** Task details **
Reproduce each record exactly.

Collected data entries
((
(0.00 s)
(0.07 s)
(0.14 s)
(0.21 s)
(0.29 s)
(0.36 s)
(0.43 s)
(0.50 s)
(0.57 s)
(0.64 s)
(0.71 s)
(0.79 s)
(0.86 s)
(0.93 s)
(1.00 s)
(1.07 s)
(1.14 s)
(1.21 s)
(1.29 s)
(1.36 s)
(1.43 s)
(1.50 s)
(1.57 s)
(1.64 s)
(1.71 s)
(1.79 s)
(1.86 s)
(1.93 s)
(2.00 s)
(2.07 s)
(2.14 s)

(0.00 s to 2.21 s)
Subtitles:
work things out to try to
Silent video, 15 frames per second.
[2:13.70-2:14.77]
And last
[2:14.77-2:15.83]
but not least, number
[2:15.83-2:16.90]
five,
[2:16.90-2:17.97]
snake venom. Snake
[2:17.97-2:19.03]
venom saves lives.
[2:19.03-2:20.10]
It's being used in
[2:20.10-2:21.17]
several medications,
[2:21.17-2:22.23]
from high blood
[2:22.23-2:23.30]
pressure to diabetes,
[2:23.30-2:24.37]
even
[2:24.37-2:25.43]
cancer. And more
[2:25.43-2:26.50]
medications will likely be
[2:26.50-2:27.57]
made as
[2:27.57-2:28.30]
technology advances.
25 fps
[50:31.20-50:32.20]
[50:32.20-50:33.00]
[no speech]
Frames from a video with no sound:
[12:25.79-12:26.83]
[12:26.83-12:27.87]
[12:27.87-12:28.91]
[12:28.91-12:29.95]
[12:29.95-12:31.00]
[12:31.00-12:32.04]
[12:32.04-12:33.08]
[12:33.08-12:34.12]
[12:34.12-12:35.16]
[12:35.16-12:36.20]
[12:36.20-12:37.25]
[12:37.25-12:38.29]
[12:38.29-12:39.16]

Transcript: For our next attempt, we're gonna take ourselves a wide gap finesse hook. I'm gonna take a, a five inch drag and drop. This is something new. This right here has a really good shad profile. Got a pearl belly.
))
** Solution to the problem **
(0.00 s)
(0.07 s)
(0.14 s)
(0.21 s)
(0.29 s)
(0.36 s)
(0.43 s)
(0.50 s)
(0.57 s)
(0.64 s)
(0.71 s)
(0.79 s)
(0.86 s)
(0.93 s)
(1.00 s)
(1.07 s)
(1.14 s)
(1.21 s)
(1.29 s)
(1.36 s)
(1.43 s)
(1.50 s)
(1.57 s)
(1.64 s)
(1.71 s)
(1.79 s)
(1.86 s)
(1.93 s)
(2.00 s)
(2.07 s)
(2.14 s)

(0.00 s to 2.21 s)
Subtitles:
work things out to try to
Silent video, 15 frames per second.
[2:13.70-2:14.77]
And last
[2:14.77-2:15.83]
but not least, number
[2:15.83-2:16.90]
five,
[2:16.90-2:17.97]
snake venom. Snake
[2:17.97-2:19.03]
venom saves lives.
[2:19.03-2:20.10]
It's being used in
[2:20.10-2:21.17]
several medications,
[2:21.17-2:22.23]
from high blood
[2:22.23-2:23.30]
pressure to diabetes,
[2:23.30-2:24.37]
even
[2:24.37-2:25.43]
cancer. And more
[2:25.43-2:26.50]
medications will likely be
[2:26.50-2:27.57]
made as
[2:27.57-2:28.30]
technology advances.
25 fps
[50:31.20-50:32.20]
[50:32.20-50:33.00]
[no speech]
Frames from a video with no sound:
[12:25.79-12:26.83]
[12:26.83-12:27.87]
[12:27.87-12:28.91]
[12:28.91-12:29.95]
[12:29.95-12:31.00]
[12:31.00-12:32.04]
[12:32.04-12:33.08]
[12:33.08-12:34.12]
[12:34.12-12:35.16]
[12:35.16-12:36.20]
[12:36.20-12:37.25]
[12:37.25-12:38.29]
[12:38.29-12:39.16]

Transcript: For our next attempt, we're gonna take ourselves a wide gap finesse hook. I'm gonna take a, a five inch drag and drop. This is something new. This right here has a really good shad profile. Got a pearl belly.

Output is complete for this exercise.